Reintegration issues are common for volunteers and expats who spend a significant length of time immersed in a culture different from their own, particularly when they significantly change their lifestyles. What I mean by that is, entitled estadounidenses can live quite familiarly these days in almost any country in the world. Plenty of expats in Nicaragua (yours truly included, a veces), invest in technologies and comforts that make the “exotic” a little less threatening.
But if you eliminate television, air conditioners, driving, purchasing food in boxes at supermarkets and the like for two years of cross-cultural living, and then return “home,” a term that becomes as complex and misunderstood and fluid as “immigrant,” chances are you’ll find yourself gawking at the existence of a strawberry. And furthermore, gawking at your numbness to it.
At that moment my first breakfast back in the United States crash-landed in my vision. December 15, 8am. A perfect bowl, dishwasher-gleaming, with milk, local blueberries, and honeyed cereal. From a box.
I remember staring at that breakfast like it was an imploded collusion of heaven and hell.
I ate it in slow motion. The fact that outside was a frozen vivid wonderland and I had just come from dusty greenless Managua did not help steady my spoon. Nor did the fact that I hadn’t eaten in 36 hours, having refused to buy a $9 sandwich in the airport.
That first morning, possibly for the first time in my life, I noticed every bite of my meal, and with every crunch, a child from El Recreo came to mind.
Crunch Denika crunch Madeline swallow Richard. Children who ate one meal a day, always some variation of rice and beans, given to them by the comedor near the library where I worked.

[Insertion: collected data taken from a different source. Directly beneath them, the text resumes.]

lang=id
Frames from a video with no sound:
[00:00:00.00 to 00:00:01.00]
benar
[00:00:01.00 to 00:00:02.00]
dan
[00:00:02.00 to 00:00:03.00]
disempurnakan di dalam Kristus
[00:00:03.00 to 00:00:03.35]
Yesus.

Every swallow, delectable and privileged, guilty.
And here I was, chopping the tops off strawberries—it cannot be overstated what backbreaking labor and oil-fueled industry goes into harvesting this luxury crop (see for yourself)—as if Nicaragua had never welcomed me.
This has been happening more frequently as I approach the end of six months of being returned.  I watch movies. Sometimes twice in 24 hours. I spend money from a bank account. I speak English outside my home. Heck, I live at (a) home. Under a roof.
My own increasingly seamless adherence to cultural “norms” is raising a flag. To what degree should I allow re-assimilation to take its course? As the JV guidebook says, I can never erase privilege or culture. But to what degree should I continue to resist? At the very least least, how much should I strive to reflect on the delicate, improbable miracle that is a strawberry?
The problem is, in a culture increasingly driven by efficiency and consumption, and not by presence or reality, the extraordinary becomes mundane. Life becomes habit.
I am reminded of comedian Louis CK’s interview with Conan O’Brien, a segment called “Everything’s Amazing and Nobody’s Happy,” which notices how unfairly whiny people are on airplanes, when boarding is delayed or high-speed internet fails. “Everybody on every plane should just constantly be going, ‘OH MY GOD! WOW!’ You’re sitting on a chair in the sky.”
As these strawberries and their plummeting tops became new in the steel sink, I realized my shoulders had relaxed, my brow had softened, and my mind was squarely in the present. Suddenly I wasn’t light-speeding through chores, I was noticing the universe in my hands. I felt sorrowful and joyful all at once. Such a gift, to awake from numbness.